Ethical Investing Still Has Israel in Its Sights https://mosaicmagazine.com/picks/israel-zionism/2022/11/ethical-investing-still-has-israel-in-its-sights/

November 23, 2022 | Richard Goldberg
About the author: Richard Goldberg is a senior advisor at the Foundation for Defense of Democracies. He has served on Capitol Hill, on the U.S. National Security Council, as the chief of staff for Illinois’s governor, and as a Navy Reserve Intelligence Officer.

Last year, Morningstar—a leading provider of financial services—came under fire because its subsidiary, a company called Sustainalytics, had been systematically giving low “environmental, social, and governance” (ESG) ratings to companies that do business with Israel. Investors have come to rely on ESG ratings as a way of reassuring themselves and their clients that their money isn’t being used unethically. As a result, Morningstar announced last month that it had taken a series of steps to avoid further hostility toward the Jewish state. In an in-depth analysis, Richard Goldberg argues that there is reason to believe the underlying problems have not disappeared. In fact, Goldberg suggests, Sustainalytics seems to be acting in a way that supports the campaign to boycott, divest from, and sanction the Jewish state (BDS).

A core premise of the BDS campaign has permeated Morningstar Sustainalytics’ ESG risk assumptions: east Jerusalem, the entirety of the West Bank, Gaza, and the Golan Heights are deemed Occupied Palestinian Territories (OPT) where Israel is [supposedly] committing systemic human-rights violations against Palestinians, and all companies operating in these areas are—based simply on their location—at risk of contributing to human-rights abuses. This presumption of human-rights risk triggers the company’s incident team to investigate companies operating in or around these territories for controversy ratings.

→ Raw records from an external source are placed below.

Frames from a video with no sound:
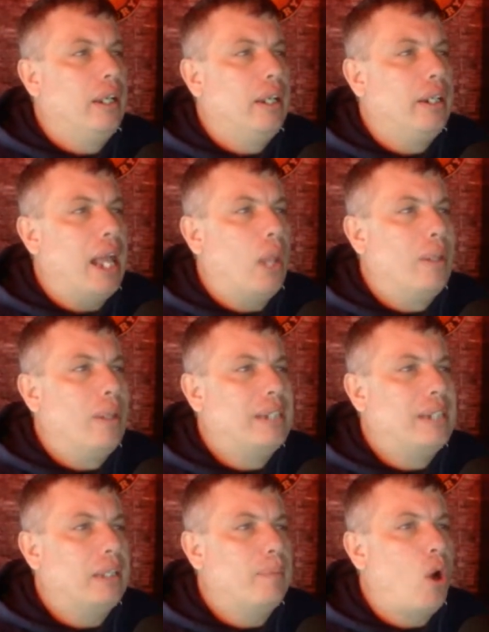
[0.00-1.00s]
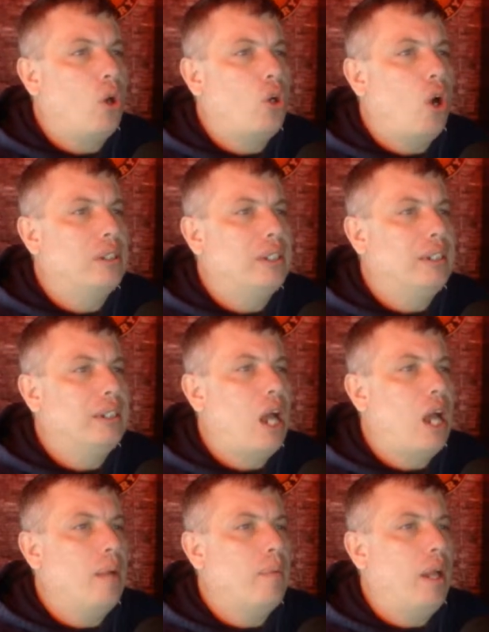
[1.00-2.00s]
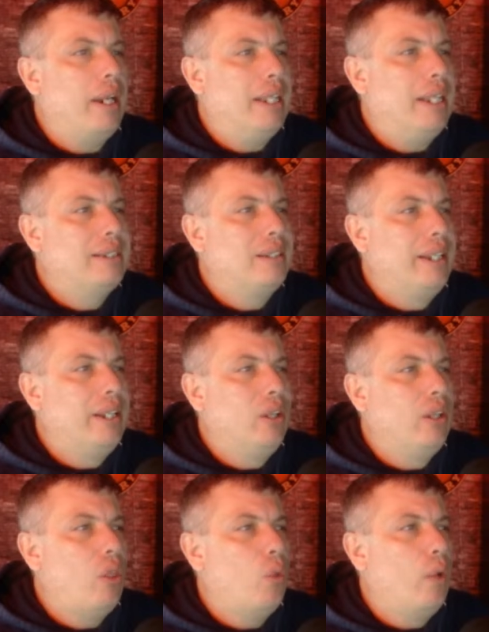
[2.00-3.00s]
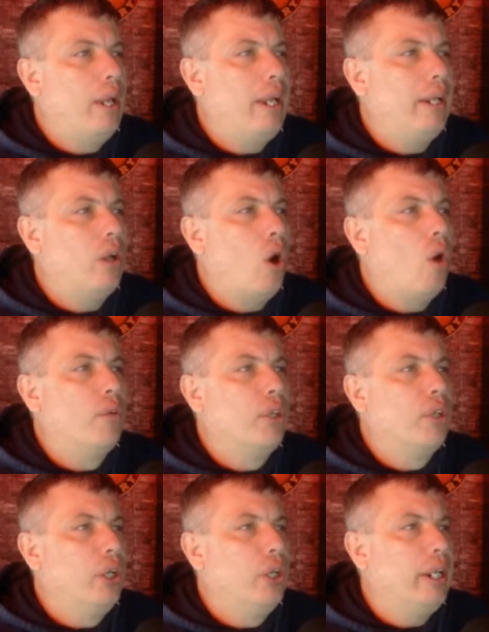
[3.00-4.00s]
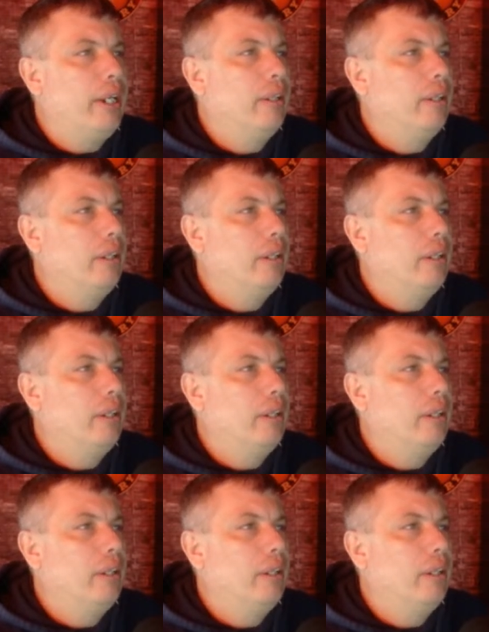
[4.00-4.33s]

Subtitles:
Galloway's got the ball crossing the timeline. Hits Leal on the wing. Over to Goody.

In a document responding to questions on why an Israeli telecommunications company operating in the West Bank received a “Category 3 Significant controversy” rating, Sustainalytics wrote, “Our perspective is that the current operations in the Occupied Territories create an unmanageable human-rights risk for the company.” That presumption upends the Oslo Accords, however, which allowed for an Israeli presence in various parts of the West Bank and which envisioned Israel retaining portions of the West Bank. Notably, the presumption that any Israeli presence beyond Israel’s 1967 border is a human-rights violation is one of the same presumptions used by the BDS campaign.

This approach leads to the infliction of harm on Israeli and Israel-connected companies. Israeli banks, for example, receive a Category 3 Significant controversy rating simply for providing services to Jews living in parts of Jerusalem—the capital of the Jewish state and home to the Western Wall — or the disputed West Bank.